The Lazarus Group Revives the Use of Tornado Cash for Money Laundering

The Lazarus Group Revives the Use of Tornado Cash for Money Laundering

The blockchain analytics firm Elliptic has reported that the North Korea-backed hacker group Lazarus has once again resorted to using the sanctioned crypto mixer Tornado Cash to conceal its transactions. This comes after a hiatus last year when the group stopped using the crypto mixer following US government sanctions. These sanctions were imposed due to allegations of aiding criminals in laundering illegally obtained digital assets. However, with limited alternatives available after the US government also sanctioned Sinbad.io for similar activities, Lazarus has now turned back to Tornado Cash. Despite the US sanctions, Tornado Cash has continued to operate due to its decentralized nature.

Elliptic disclosed that the Lazarus Group recently transferred approximately $13 million in funds stolen from the HTX Exploit through Tornado Cash in over 40 transactions within the last three days.

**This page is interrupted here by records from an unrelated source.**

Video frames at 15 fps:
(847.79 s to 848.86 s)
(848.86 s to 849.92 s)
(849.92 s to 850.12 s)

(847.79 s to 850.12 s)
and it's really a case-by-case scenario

This marks their first movement of funds since the incident in November 2023. The fact that the group has returned to using Tornado Cash showcases the challenges that governments face in effectively curbing the operations of decentralized mixers. Unlike centralized mixers, Tornado Cash operates through smart contracts on decentralized blockchains, making it difficult to seize and shut down.

Data from DeFillama indicates a resurgence of the Tornado Cash platform, with the total value of assets locked reaching $565 million, the highest level since the US government imposed sanctions in 2022. This resurgence is also reflected in the protocol’s native TORN token, which has seen a 13% increase in value during the past day, trading at approximately $2. The crypto community has shown support for the developers of Tornado Cash, especially after facing legal action from multiple governments, including the US. Notable stakeholders like Coinbase have come forward to support the developers in their legal defense efforts.

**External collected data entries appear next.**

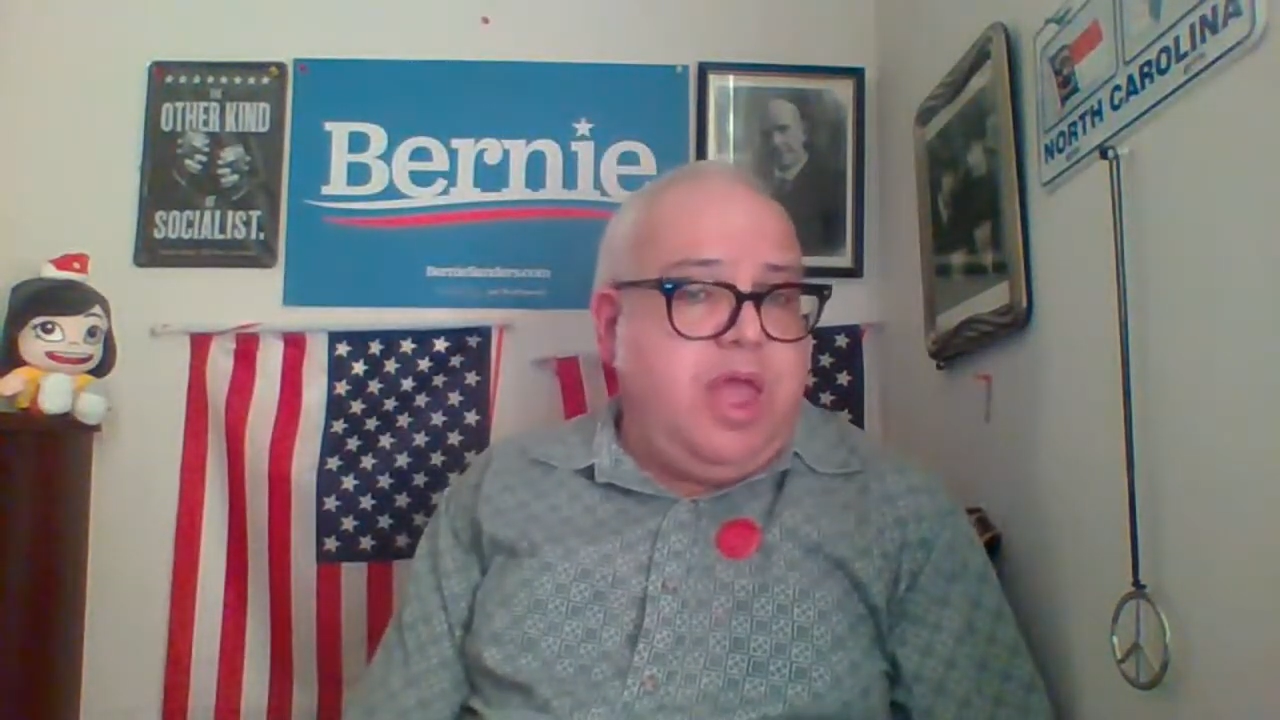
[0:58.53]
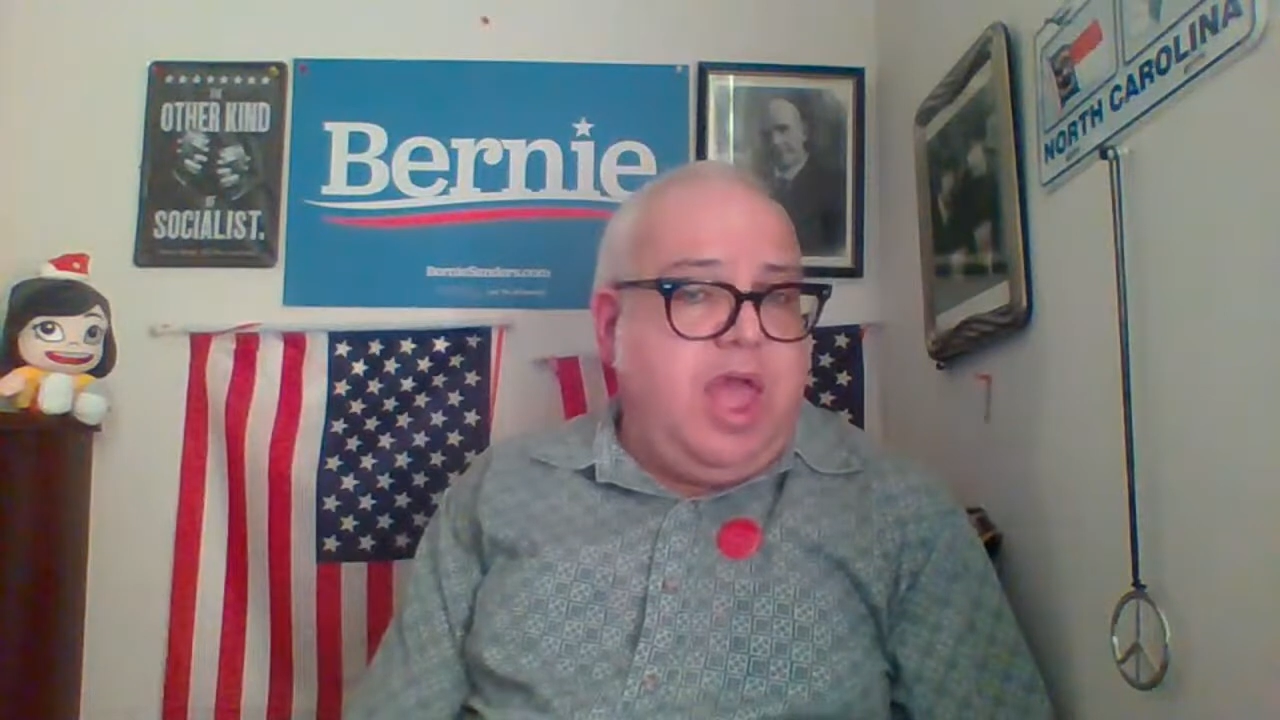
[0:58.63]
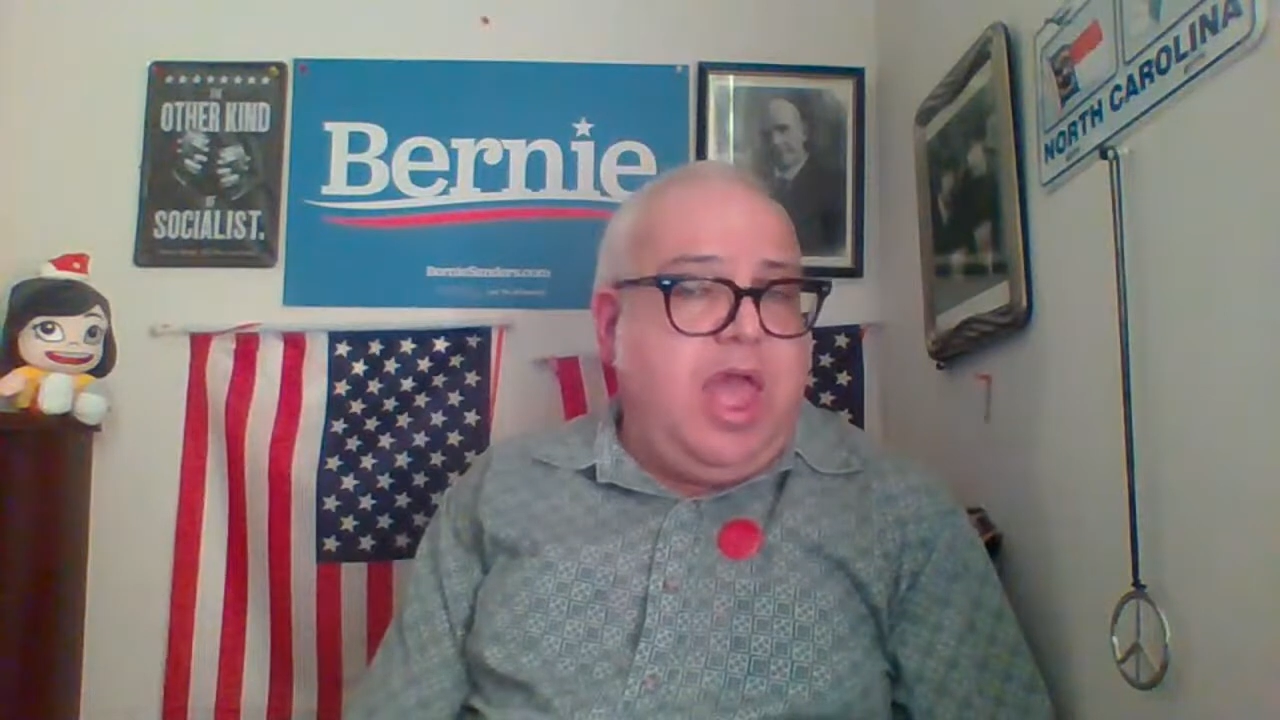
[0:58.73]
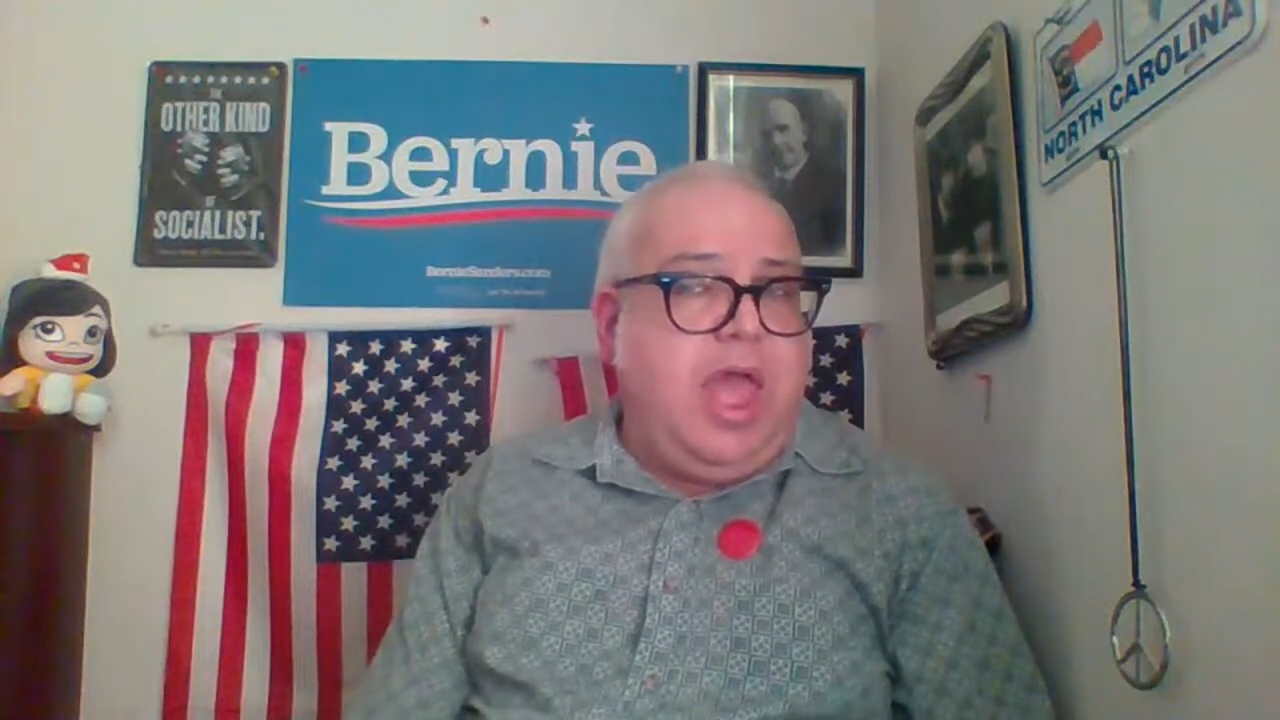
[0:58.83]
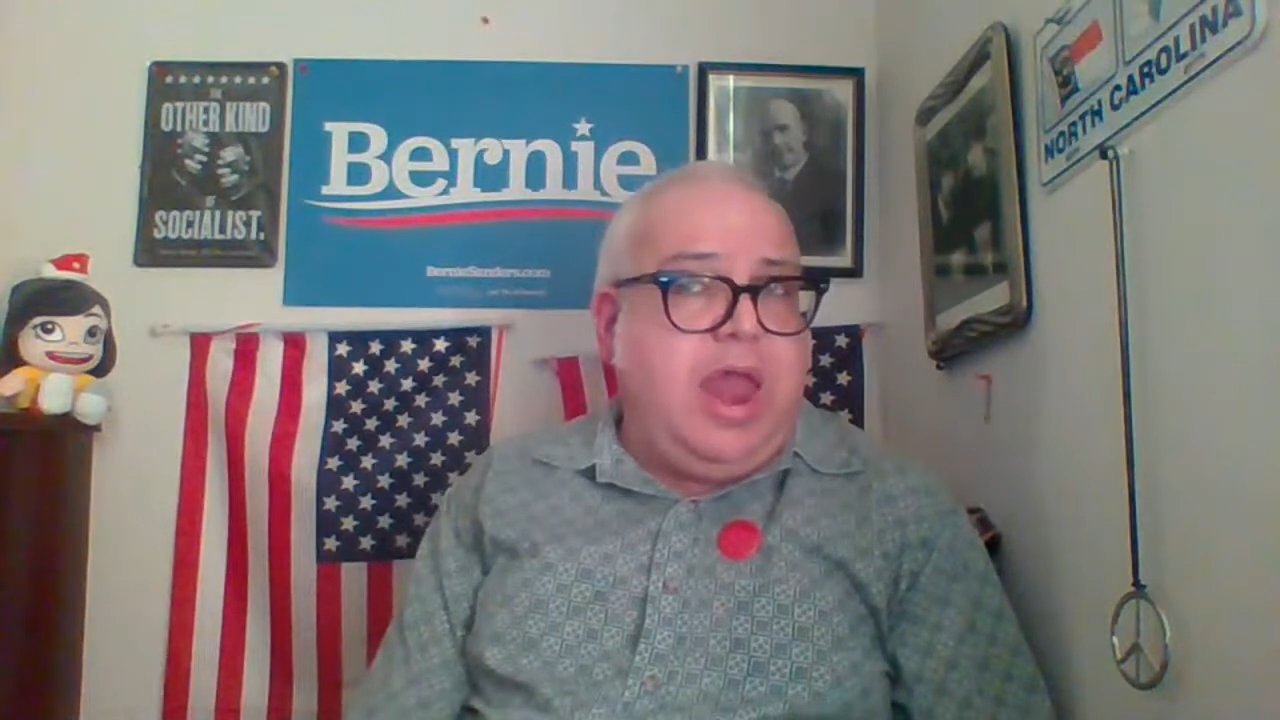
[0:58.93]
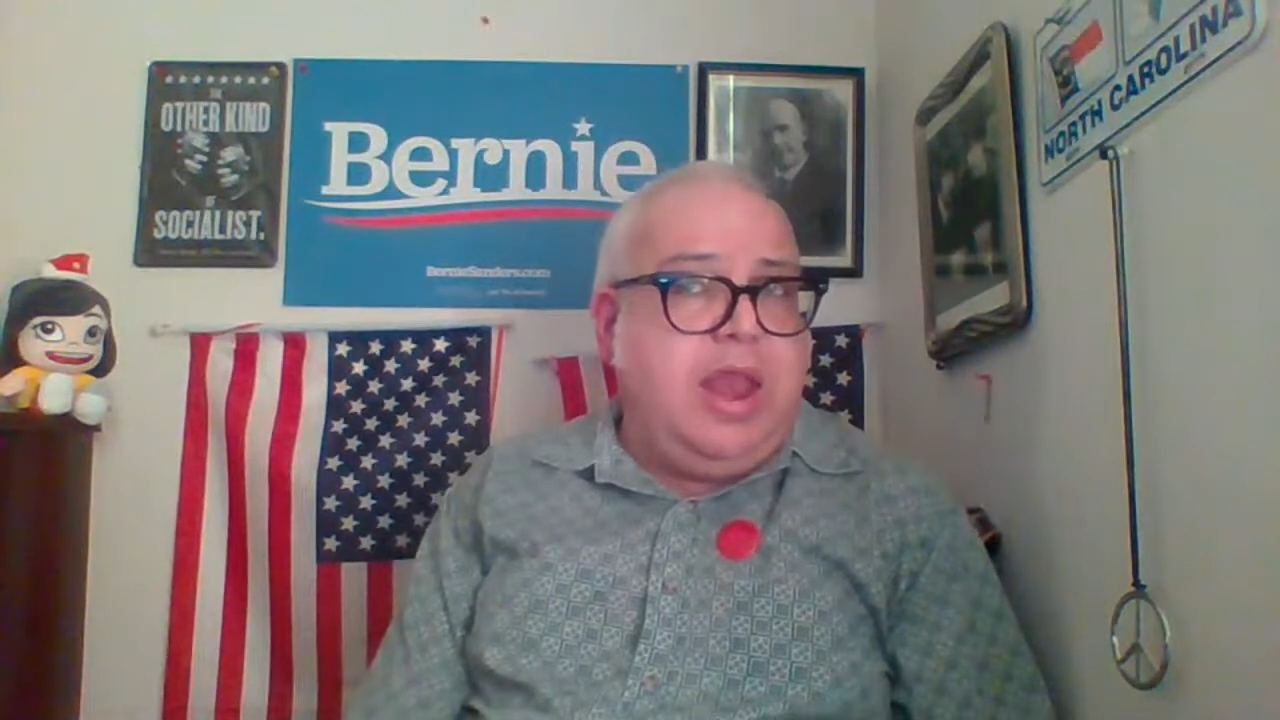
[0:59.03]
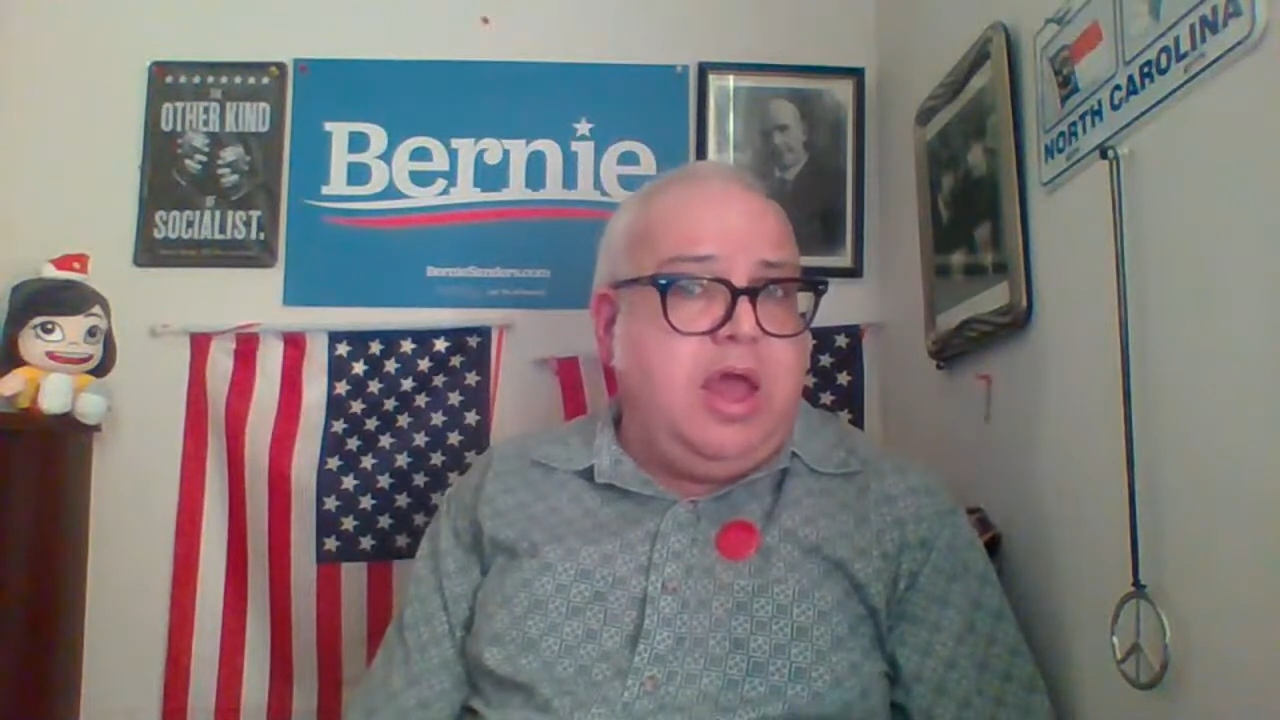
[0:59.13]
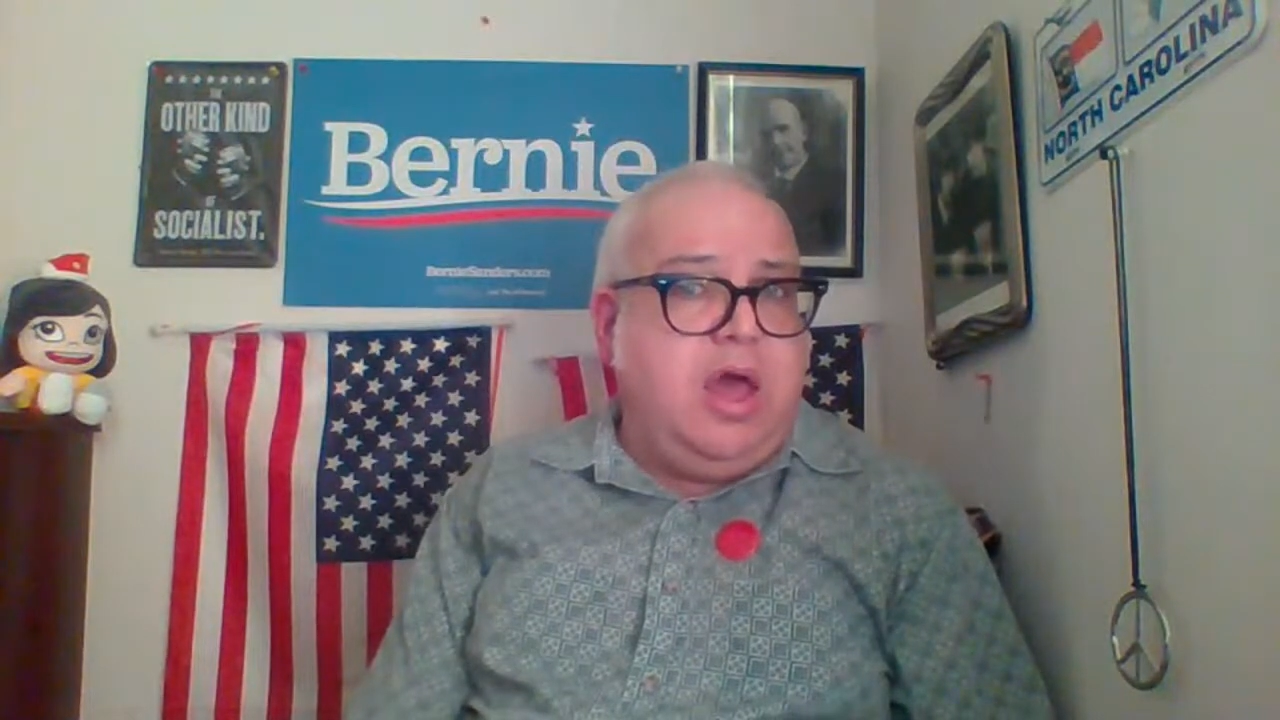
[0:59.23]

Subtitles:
and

The Lazarus Group’s return to using Tornado Cash for money laundering purposes sheds light on the ongoing challenges that regulatory authorities face in tackling illicit activities in the crypto space. The decentralized nature of platforms like Tornado Cash presents unique hurdles for law enforcement agencies, as seen in the group’s ability to evade sanctions and continue its operations. As the crypto landscape evolves, it is crucial for regulators to adapt and find innovative solutions to address these emerging threats effectively.